I'm actually really proud of this one...^^

It was designed for Pathfinder RPG 1e, but the weapon mechanics are nearly identical to the ones in 3.5, so it requires only minimal adaptation.

You can allow martial classes to craft/wield weapons that get more Craft Points, and therefore are better and cooler.

You can find it in my signature.

:)

Tarmor
2020-10-23, 09:17 PM
I like the ideas.

With the crystals I think simply one socket per weapon/armour is enough, though I do like the idea of paying a set fee to have one added to the weapon - but not at the same price of say a +1 enhancement. I'd go much lower. (Alternatively, an increasing fee to add a second, or third. Max 3)
The full set of crystals available under 3.5 got a bit wild, and I like you idea (and the price) to recreate a +1 or +2 weapon property. That still gives options for variety, and balances costs out.

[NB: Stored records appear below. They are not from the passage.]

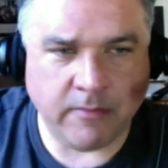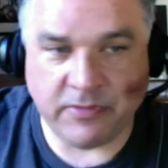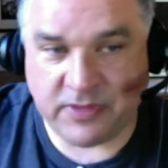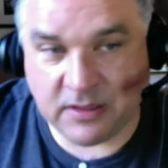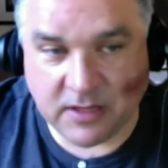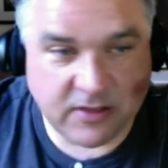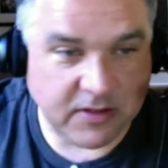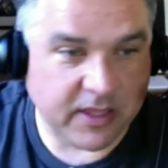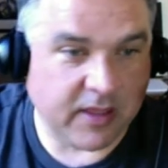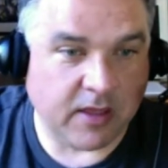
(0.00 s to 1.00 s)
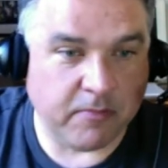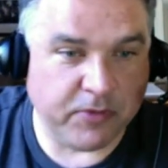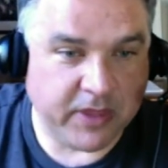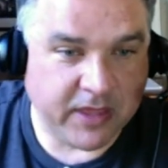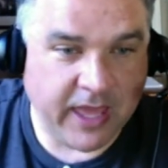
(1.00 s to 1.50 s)
Did lead the league in
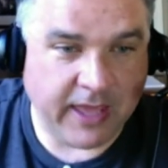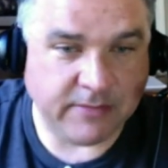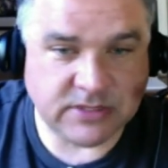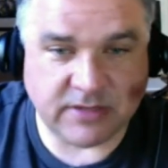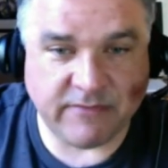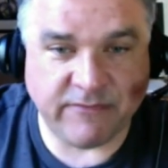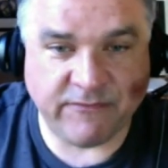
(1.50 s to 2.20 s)
complete games and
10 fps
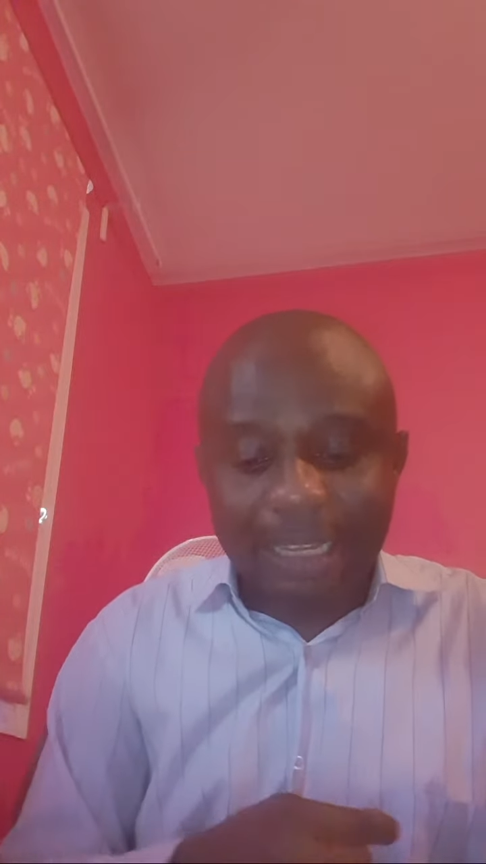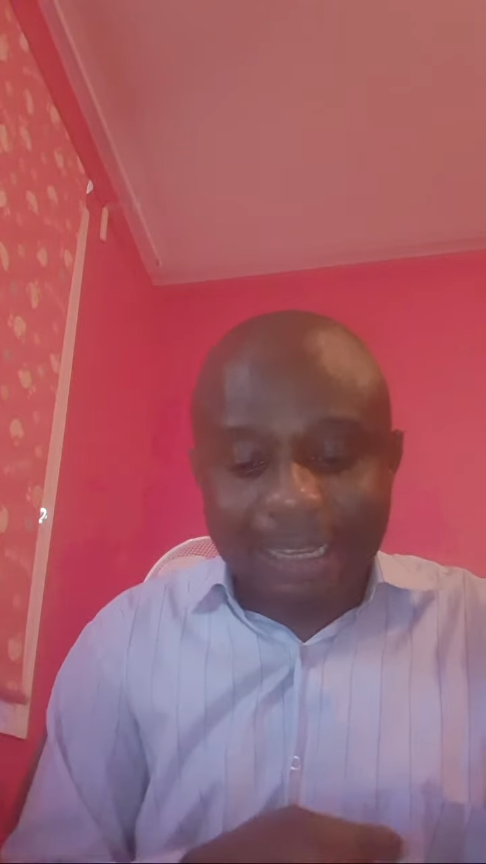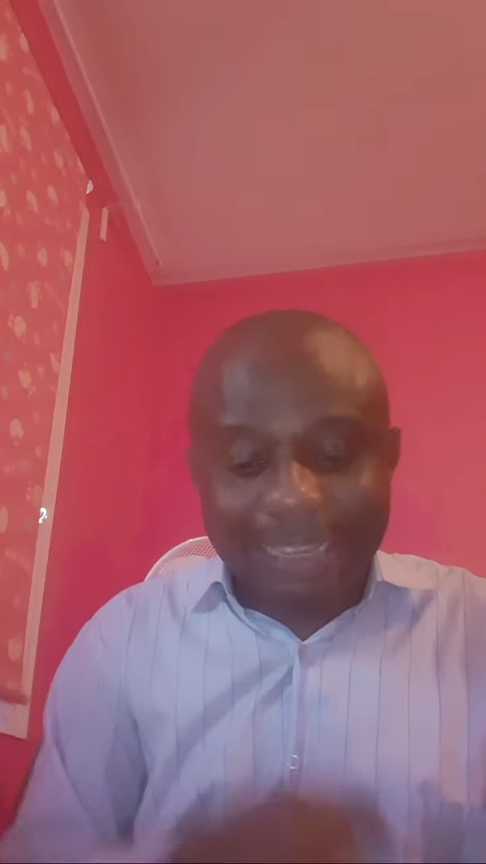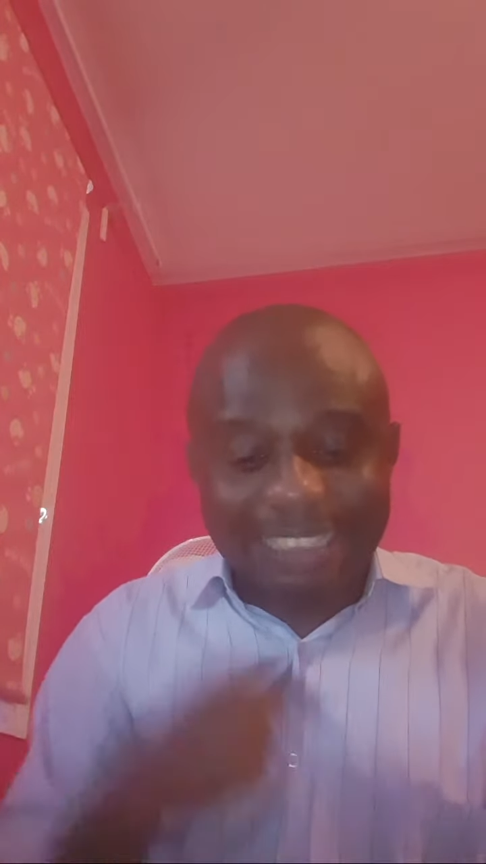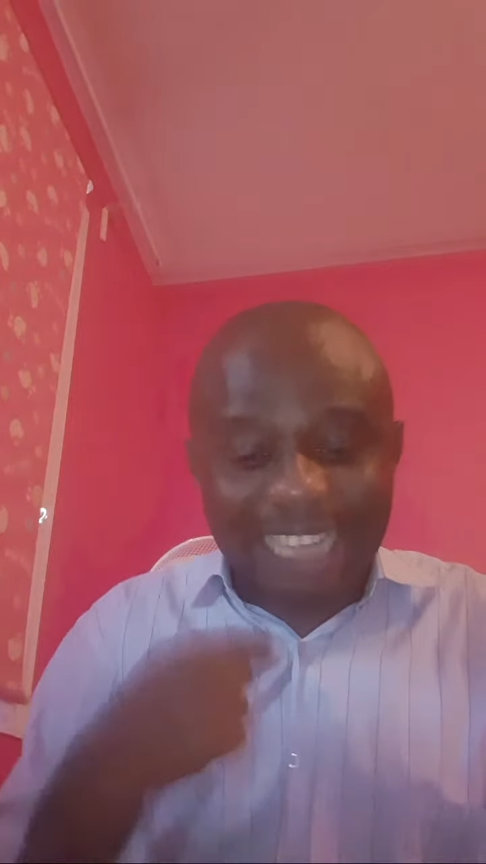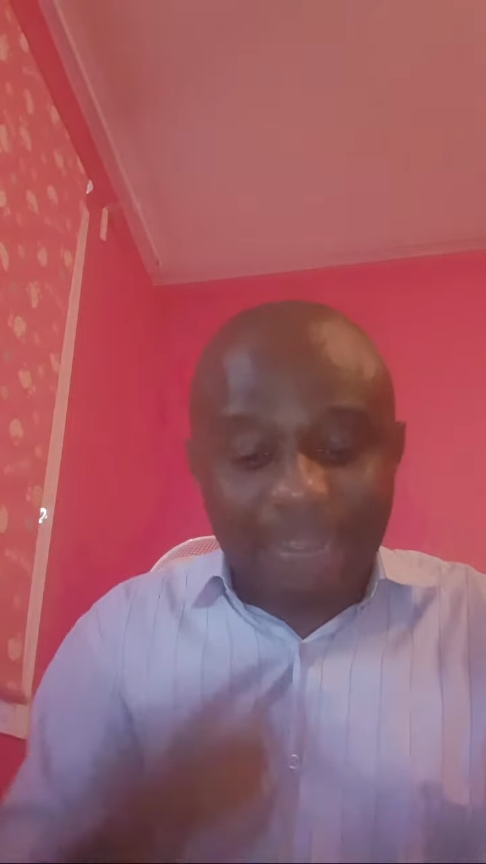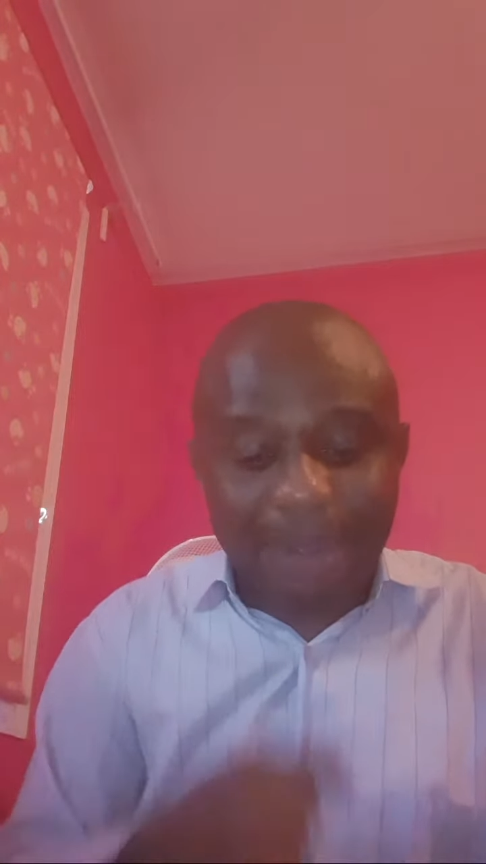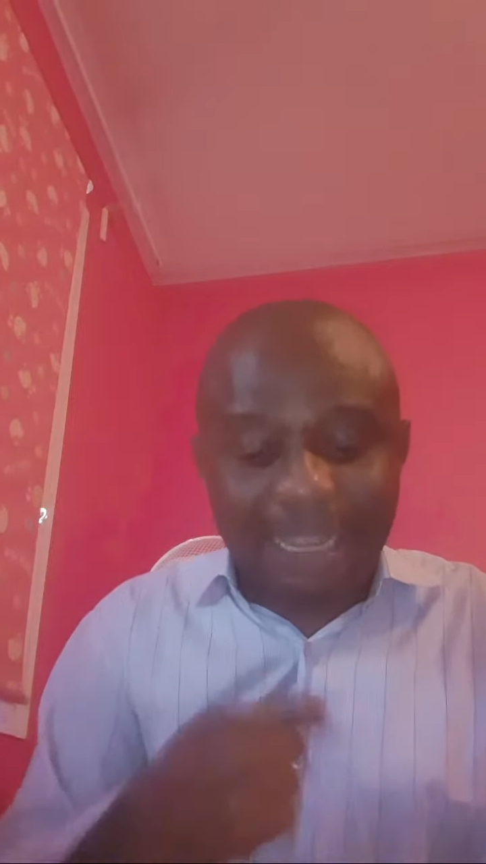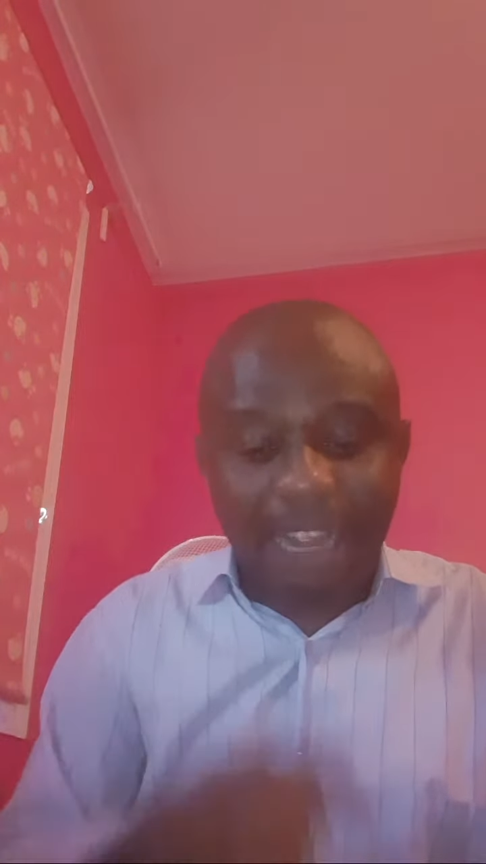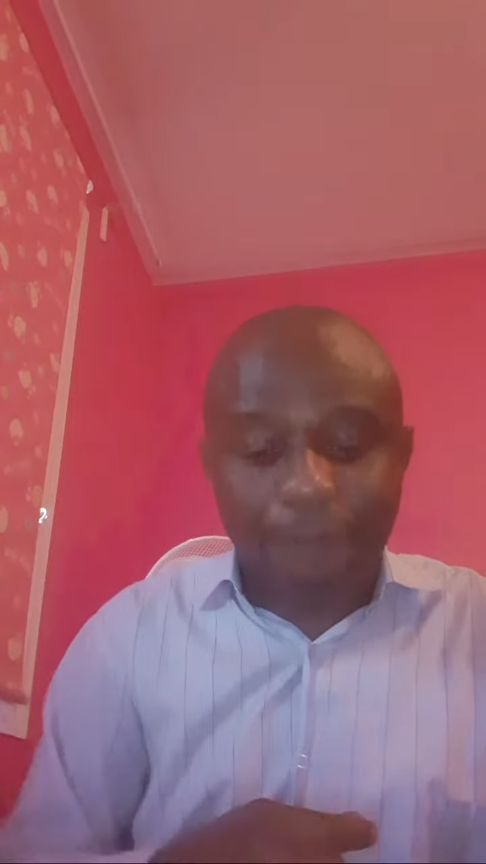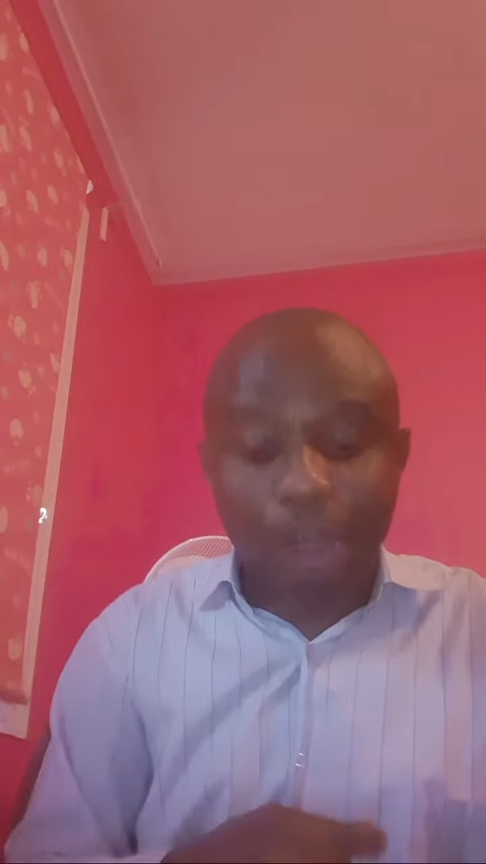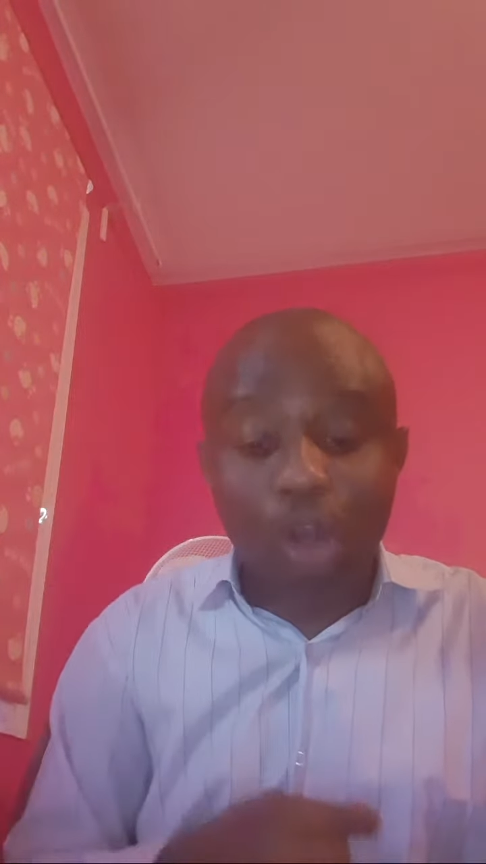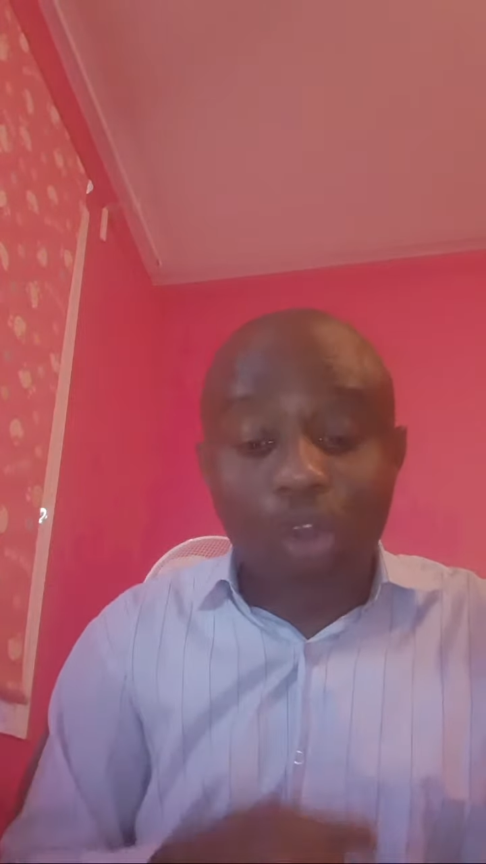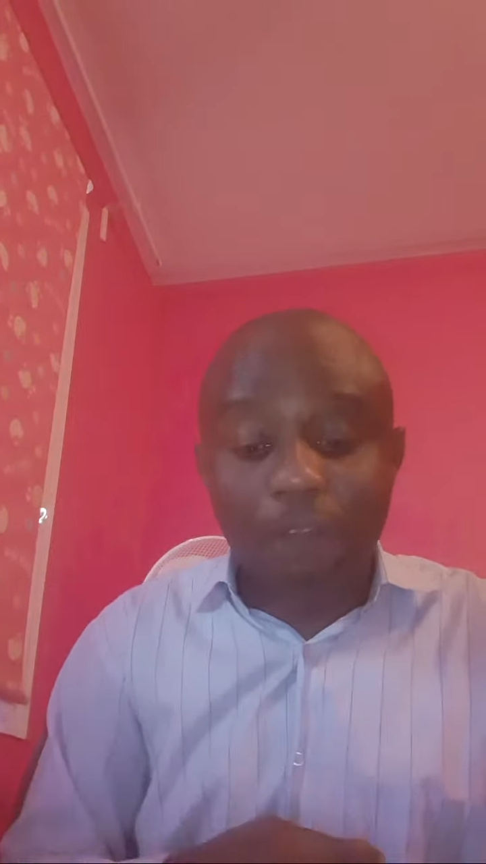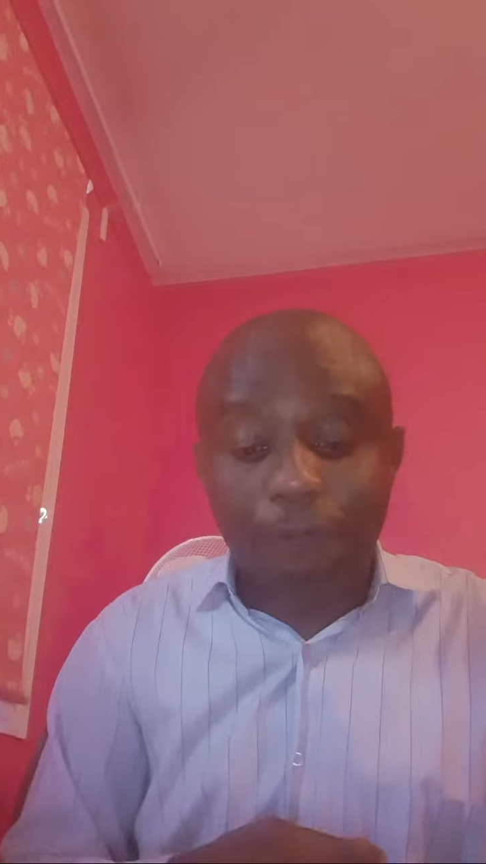in cyber cafe looking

In my gaming group, I have one player who always wants a couple of crystals (generally weapon ones) while the rest of the group would use one if they found one they liked but don't particularly care.

aglondier
2020-10-24, 02:25 AM
Having a lesser socket as a masterwork weapon (or armour) option could work. It would allow lower level characters to have enchanting options below full scale enchantments. Additional sockets and greater sockets would require magical enhancement, advanced materials, and/or a skilled artificer.

Minor crystals could add quirks, or single use/day castings of low level spells, and still be valuable to low level characters.